On 3/19/25 19:15, Stefan Metzmacher wrote:
Am 19.03.25 um 19:37 schrieb Jens Axboe:
On 3/19/25 11:45 AM, Joe Damato wrote:
On Wed, Mar 19, 2025 at 11:20:50AM -0600, Jens Axboe wrote:
...
My argument would be the same as for other features - if you can do it
simpler this other way, why not consider that? The end result would be
the same, you can do fast sendfile() with sane buffer reuse. But the
kernel side would be simpler, which is always a kernel main goal for
those of us that have to maintain it.
Just adding sendfile2() works in the sense that it's an easier drop in
replacement for an app, though the error queue side does mean it needs
to change anyway - it's not just replacing one syscall with another. And
if we want to be lazy, sure that's fine. I just don't think it's the
best way to do it when we literally have a mechanism that's designed for
this and works with reuse already with normal send zc (and receive side
too, in the next kernel).
A few month (or even years) back, Pavel came up with an idea
to implement some kind of splice into a fixed buffer, if that
would be implemented I guess it would help me in Samba too.
My first usage was on the receive side (from the network).
I did it as a testing ground for infra needed for ublk zerocopy,
but if that's of interest I can resurrect the patches and see
where it goes, especially since the aforementioned infra just got
queued.
But the other side might also be possible now we have RWF_DONTCACHE.
Instead of dropping the pages from the page cache, it might
be possible move them to fixed buffer instead.
It would mean the pages would be 'stable' when they are
no longer part of the pagecache.
But maybe my assumption for that is too naive...

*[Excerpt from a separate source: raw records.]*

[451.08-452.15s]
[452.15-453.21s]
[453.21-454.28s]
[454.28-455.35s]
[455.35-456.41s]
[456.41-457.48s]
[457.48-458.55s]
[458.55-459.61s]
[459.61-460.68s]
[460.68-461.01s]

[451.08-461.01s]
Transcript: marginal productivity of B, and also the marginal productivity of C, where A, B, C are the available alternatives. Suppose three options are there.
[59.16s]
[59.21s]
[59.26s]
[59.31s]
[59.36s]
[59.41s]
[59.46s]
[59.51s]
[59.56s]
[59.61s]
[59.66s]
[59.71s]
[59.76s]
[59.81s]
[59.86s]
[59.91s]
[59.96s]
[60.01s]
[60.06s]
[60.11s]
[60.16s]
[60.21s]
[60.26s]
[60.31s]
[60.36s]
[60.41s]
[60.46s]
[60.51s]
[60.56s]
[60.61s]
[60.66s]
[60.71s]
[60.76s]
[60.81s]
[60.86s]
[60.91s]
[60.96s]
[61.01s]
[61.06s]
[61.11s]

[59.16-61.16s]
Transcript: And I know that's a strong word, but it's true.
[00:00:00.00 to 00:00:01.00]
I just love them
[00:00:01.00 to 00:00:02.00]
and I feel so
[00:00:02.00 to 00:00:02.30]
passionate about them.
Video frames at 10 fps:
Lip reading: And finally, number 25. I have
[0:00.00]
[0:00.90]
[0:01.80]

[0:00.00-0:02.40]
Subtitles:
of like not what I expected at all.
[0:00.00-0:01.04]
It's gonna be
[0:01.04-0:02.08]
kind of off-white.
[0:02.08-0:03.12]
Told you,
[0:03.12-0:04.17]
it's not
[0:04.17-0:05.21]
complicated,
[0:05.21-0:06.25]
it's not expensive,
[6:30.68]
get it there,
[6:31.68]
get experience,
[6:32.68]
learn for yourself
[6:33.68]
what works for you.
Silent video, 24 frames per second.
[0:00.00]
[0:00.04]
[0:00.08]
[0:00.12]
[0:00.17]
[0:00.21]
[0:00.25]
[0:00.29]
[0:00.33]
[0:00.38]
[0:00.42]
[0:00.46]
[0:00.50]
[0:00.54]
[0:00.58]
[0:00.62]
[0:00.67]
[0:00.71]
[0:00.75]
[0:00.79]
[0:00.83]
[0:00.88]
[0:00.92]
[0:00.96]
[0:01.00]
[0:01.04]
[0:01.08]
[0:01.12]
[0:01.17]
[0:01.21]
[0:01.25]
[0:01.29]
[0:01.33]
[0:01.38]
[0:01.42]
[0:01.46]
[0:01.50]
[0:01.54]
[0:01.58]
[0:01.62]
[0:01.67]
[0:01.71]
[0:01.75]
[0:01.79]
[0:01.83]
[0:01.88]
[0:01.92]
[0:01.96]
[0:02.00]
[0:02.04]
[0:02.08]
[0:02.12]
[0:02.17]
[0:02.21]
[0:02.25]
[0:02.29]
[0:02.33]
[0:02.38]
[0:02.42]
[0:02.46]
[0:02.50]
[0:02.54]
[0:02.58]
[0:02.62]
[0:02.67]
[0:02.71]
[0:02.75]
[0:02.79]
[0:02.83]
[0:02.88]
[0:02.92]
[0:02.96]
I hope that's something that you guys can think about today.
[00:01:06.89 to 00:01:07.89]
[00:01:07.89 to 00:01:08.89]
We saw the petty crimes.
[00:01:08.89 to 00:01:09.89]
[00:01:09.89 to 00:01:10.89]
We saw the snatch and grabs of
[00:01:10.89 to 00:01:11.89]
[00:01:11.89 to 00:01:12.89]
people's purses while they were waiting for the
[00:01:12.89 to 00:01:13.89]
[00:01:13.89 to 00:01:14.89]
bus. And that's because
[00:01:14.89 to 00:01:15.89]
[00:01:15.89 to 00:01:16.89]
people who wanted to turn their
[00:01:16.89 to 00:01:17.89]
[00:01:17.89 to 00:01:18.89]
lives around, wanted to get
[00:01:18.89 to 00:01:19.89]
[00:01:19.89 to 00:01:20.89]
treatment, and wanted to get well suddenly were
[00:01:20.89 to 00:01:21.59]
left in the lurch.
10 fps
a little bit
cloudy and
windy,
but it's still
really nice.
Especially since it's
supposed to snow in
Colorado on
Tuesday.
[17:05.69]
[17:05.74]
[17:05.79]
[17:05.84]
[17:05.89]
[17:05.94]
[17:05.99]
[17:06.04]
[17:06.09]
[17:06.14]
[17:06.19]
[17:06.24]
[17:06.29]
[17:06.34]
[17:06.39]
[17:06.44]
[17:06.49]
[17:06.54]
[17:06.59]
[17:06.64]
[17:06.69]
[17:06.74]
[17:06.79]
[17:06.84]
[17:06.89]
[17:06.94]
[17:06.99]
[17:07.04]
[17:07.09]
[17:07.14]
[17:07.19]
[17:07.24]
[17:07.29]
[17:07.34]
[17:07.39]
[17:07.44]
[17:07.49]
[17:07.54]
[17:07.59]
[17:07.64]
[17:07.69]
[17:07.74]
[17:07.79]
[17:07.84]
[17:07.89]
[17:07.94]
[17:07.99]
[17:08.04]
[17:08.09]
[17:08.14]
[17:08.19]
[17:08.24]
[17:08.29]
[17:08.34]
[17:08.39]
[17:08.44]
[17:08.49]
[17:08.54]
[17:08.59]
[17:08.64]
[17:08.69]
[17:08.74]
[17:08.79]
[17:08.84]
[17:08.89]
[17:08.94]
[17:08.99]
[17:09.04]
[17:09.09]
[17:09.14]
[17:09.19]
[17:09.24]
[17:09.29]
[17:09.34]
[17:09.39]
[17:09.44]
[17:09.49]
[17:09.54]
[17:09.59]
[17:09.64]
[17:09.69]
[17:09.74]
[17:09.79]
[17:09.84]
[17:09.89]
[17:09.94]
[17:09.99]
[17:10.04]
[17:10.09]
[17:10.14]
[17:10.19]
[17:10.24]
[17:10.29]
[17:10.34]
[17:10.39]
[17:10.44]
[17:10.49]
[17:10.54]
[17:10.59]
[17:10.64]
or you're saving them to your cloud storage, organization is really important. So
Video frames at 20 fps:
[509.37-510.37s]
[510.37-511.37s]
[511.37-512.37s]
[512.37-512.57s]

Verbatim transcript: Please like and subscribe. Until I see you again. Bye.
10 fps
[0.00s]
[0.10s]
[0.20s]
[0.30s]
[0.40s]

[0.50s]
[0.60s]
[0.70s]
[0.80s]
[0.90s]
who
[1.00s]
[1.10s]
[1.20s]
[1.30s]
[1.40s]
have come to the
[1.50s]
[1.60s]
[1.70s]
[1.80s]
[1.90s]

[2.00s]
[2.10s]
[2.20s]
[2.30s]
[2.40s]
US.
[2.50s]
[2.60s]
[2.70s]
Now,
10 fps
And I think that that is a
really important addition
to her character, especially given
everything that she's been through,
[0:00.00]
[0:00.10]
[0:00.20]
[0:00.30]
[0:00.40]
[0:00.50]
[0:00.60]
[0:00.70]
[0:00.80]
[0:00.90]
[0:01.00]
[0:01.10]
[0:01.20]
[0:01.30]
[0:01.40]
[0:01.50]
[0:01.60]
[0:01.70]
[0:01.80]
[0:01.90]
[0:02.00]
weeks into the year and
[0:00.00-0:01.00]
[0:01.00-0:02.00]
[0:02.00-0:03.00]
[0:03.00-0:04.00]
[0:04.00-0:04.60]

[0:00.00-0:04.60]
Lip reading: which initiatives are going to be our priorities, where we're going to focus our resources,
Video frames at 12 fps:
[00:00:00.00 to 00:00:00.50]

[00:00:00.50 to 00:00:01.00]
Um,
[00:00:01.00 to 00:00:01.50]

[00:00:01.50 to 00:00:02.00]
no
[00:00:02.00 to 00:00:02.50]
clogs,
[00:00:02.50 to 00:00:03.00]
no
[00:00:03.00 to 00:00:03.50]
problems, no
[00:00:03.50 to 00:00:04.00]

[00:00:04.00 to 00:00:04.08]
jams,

That's an interesting idea
Anyway that splice into a fixed buffer would great to have,
as the new IORING_OP_RECV_ZC, requires control over the
hardware queues of the nic and only allows a single process
Right, it basically borrows a hardware rx queue and that
needs CAP_NET_ADMIN, and the user also has to set up steering
rules.
to provide buffers for that receive queue (at least that's how
I understand it). And that's not possible for multiple process
(maybe not belonging to the same high level application and likely
It's up to the user to decide who returns buffers back (and how to
sychronise that) as the api is just a user mapped ring. Regardless,
it's not a finished project, David and I looked at features we want
to add to make life easier for multithreaded apps that can't throw
that many queues. I see your point though.
non-root applications). So it would be great have splice into
fixed buffer as alternative to IORING_OP_SPLICE/IORING_OP_TEE,
as it would be more flexible to use in combination with
IORING_OP_SENDMSG_ZC as well as IORING_OP_WRITE[V]_FIXED with RWF_DONTCACHE.
I guess such a splice into fixed buffer linked to IORING_OP_SENDMSG_ZC
would be the way to simulate the sendfile2() in userspace?
Right, and that approach allows to handle intermediate errors,
which is why it doesn't need to put restrictions on the input
file.
--
Pavel Begunkov